After lower primary, Ajayan and I both joined Thycattussery SMSJ School. The mid-day meal programme was not available at Upper Primary School level. During lunch-time, when the more affluent ones were having lunch, Ajayan and many others would wander about the school premises with an empty stomach gambling with cashew nuts and marbles. Very often these games resulted in quarrels amongst them and punishments by teachers. Many teachers considered these children a menace and wanted to get rid of.

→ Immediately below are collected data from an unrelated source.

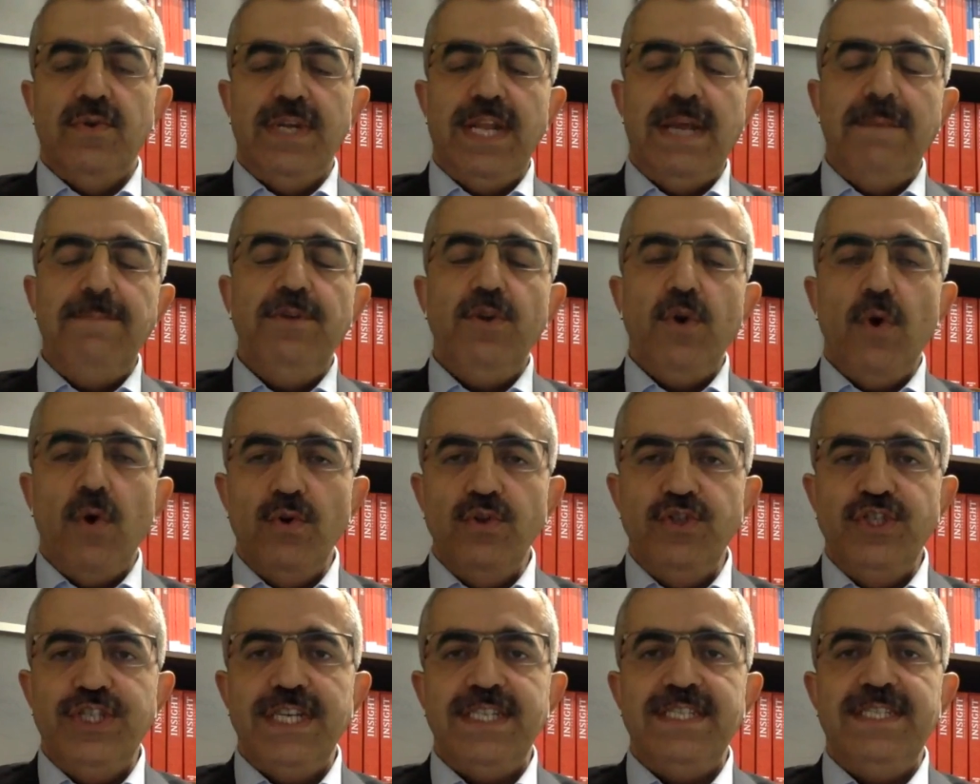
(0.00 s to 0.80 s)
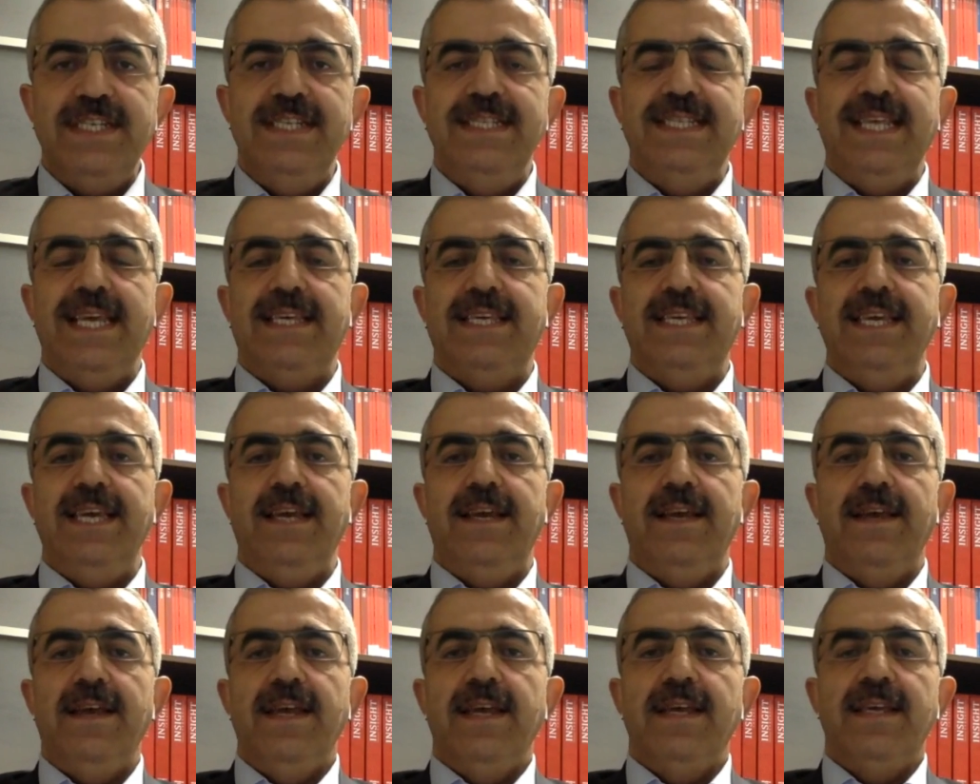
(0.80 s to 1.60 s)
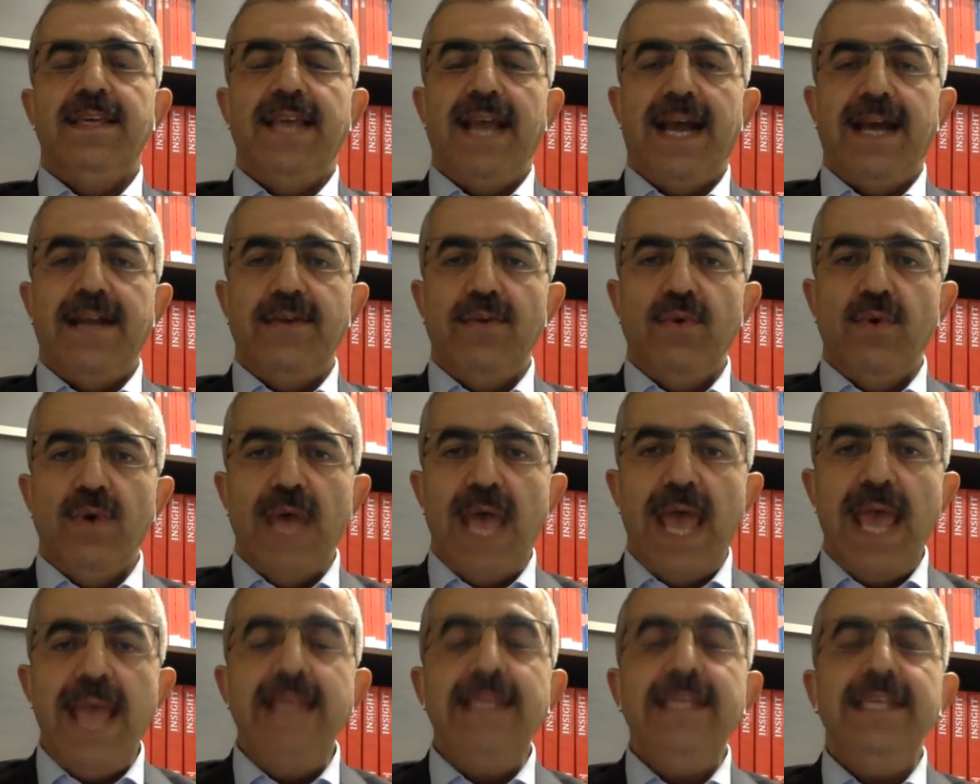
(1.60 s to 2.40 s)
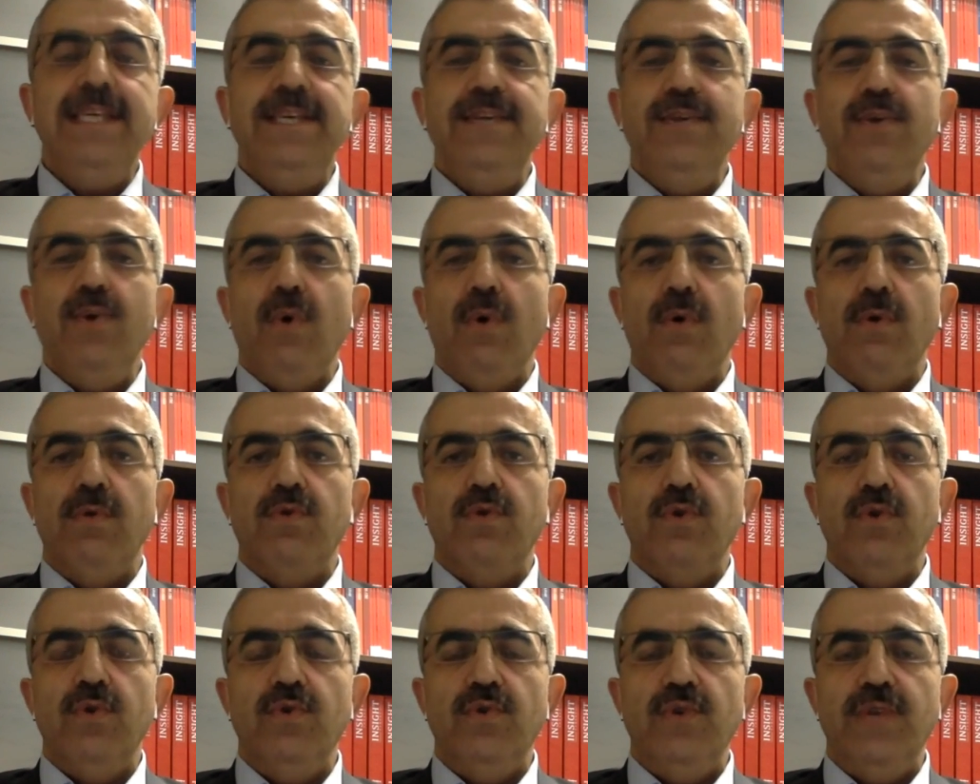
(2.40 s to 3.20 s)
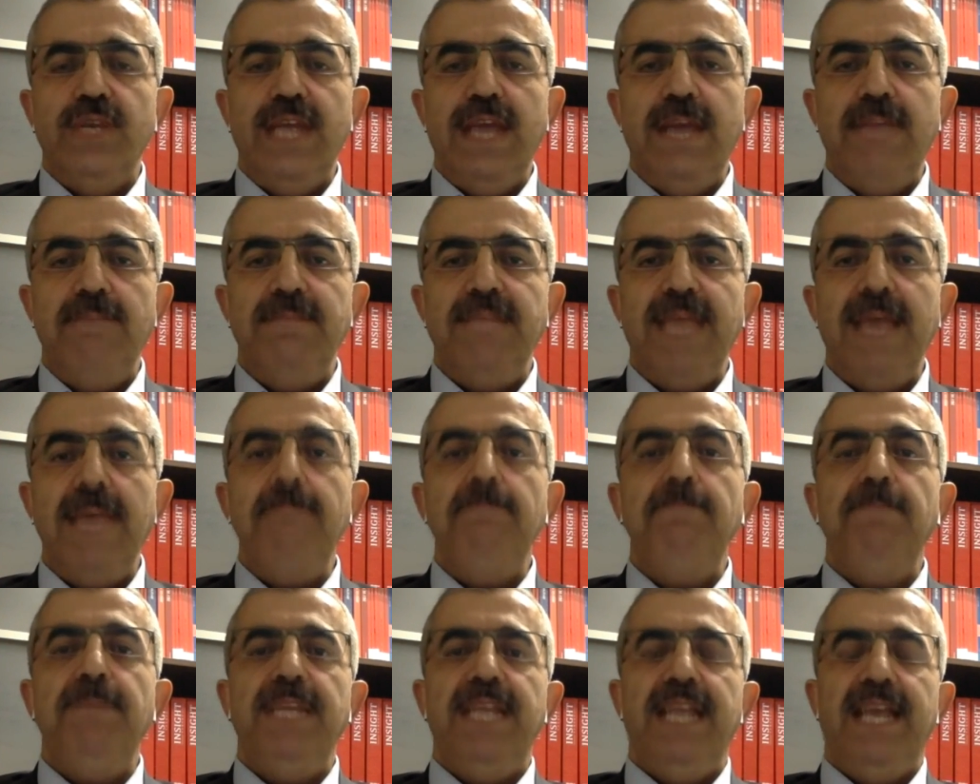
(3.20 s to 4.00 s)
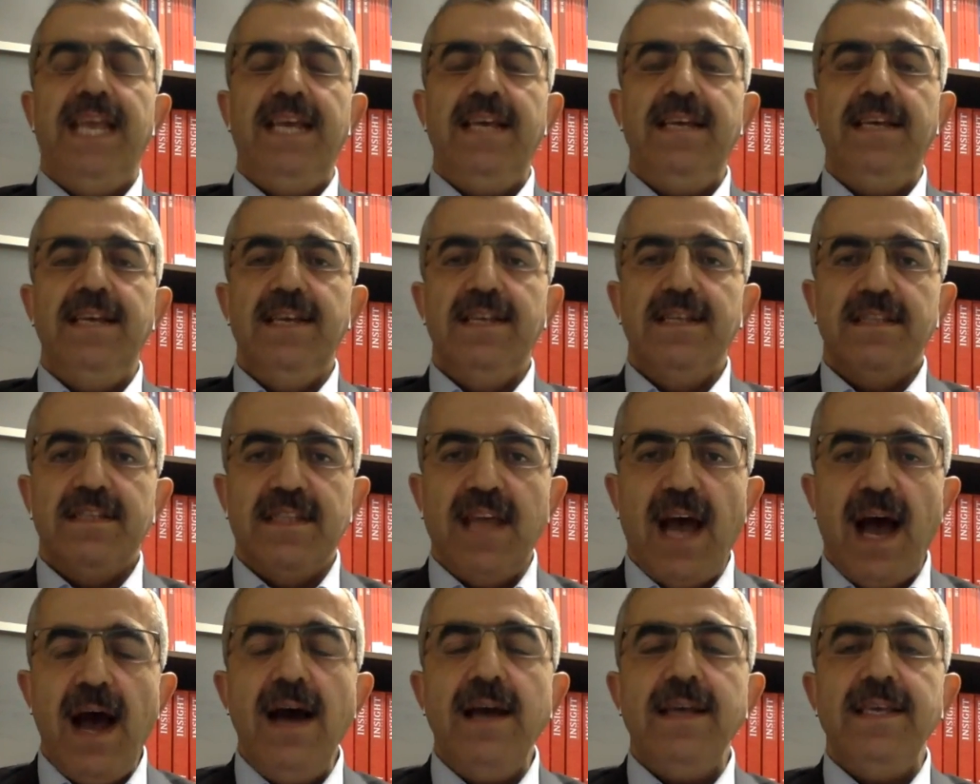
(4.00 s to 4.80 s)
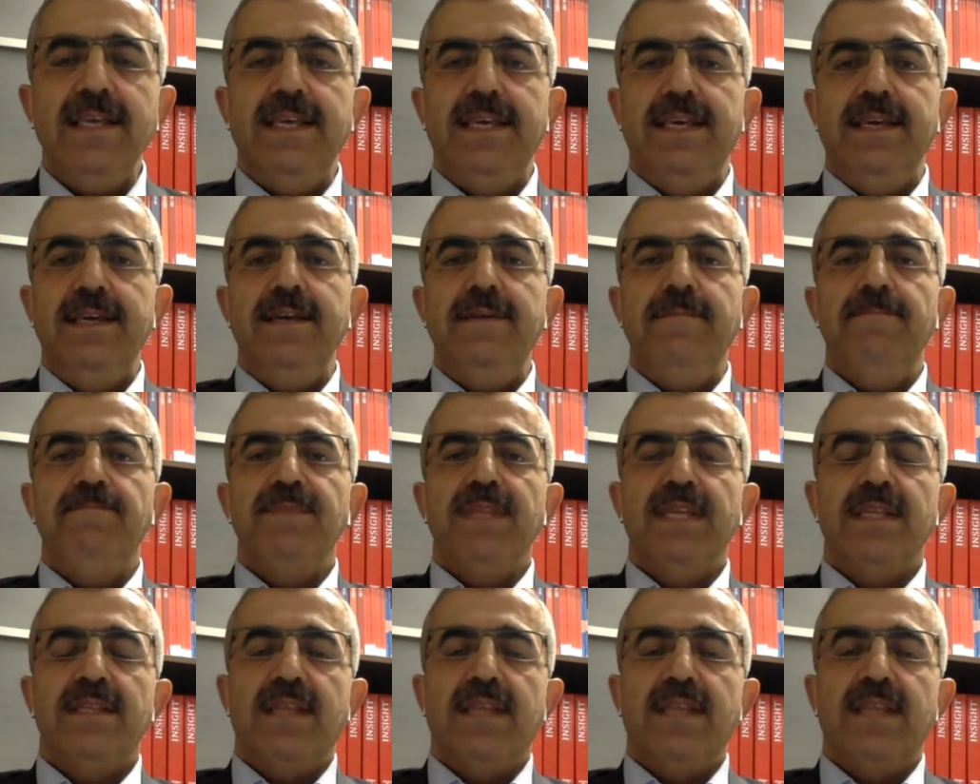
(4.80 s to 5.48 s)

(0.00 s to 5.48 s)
dönemin öncesindeki yani o en iyi olduğu dönemden bile daha iyi,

Rosamma teacher (name changed), who had invented her own ways of disciplining the children (in fact every other teacher had), employed an innovative method to discipline Ajayan. One day she found Ajayan dozing in the back-row. She commanded him to get out and stand at the door. He did so. The next day, thinking the punishment was over, Ajayan occupied his seat. But, when she saw him sitting in the class, she was furious and shouted that she had not asked him to come in again. She then instructed him to stand outside the door everyday during her class until such time she told him to sit again. So everyday, when Rosamma teacher entered the class, Ajayan would go out and stand outside the door during the entire period. This went on for about three weeks and she never gave him permission to sit in her class. Eventually, he dropped out and no one ever saw him in the school again.

Most were not as unlucky as Ajayan. Many had completed graduation and post-graduation, out of them some work today in high positions. They benefited from that mid-day meal programme of the 70s, which gave them the initial boost, inspiration and motivation that were necessary at a time when poverty and inequality kept children away from school.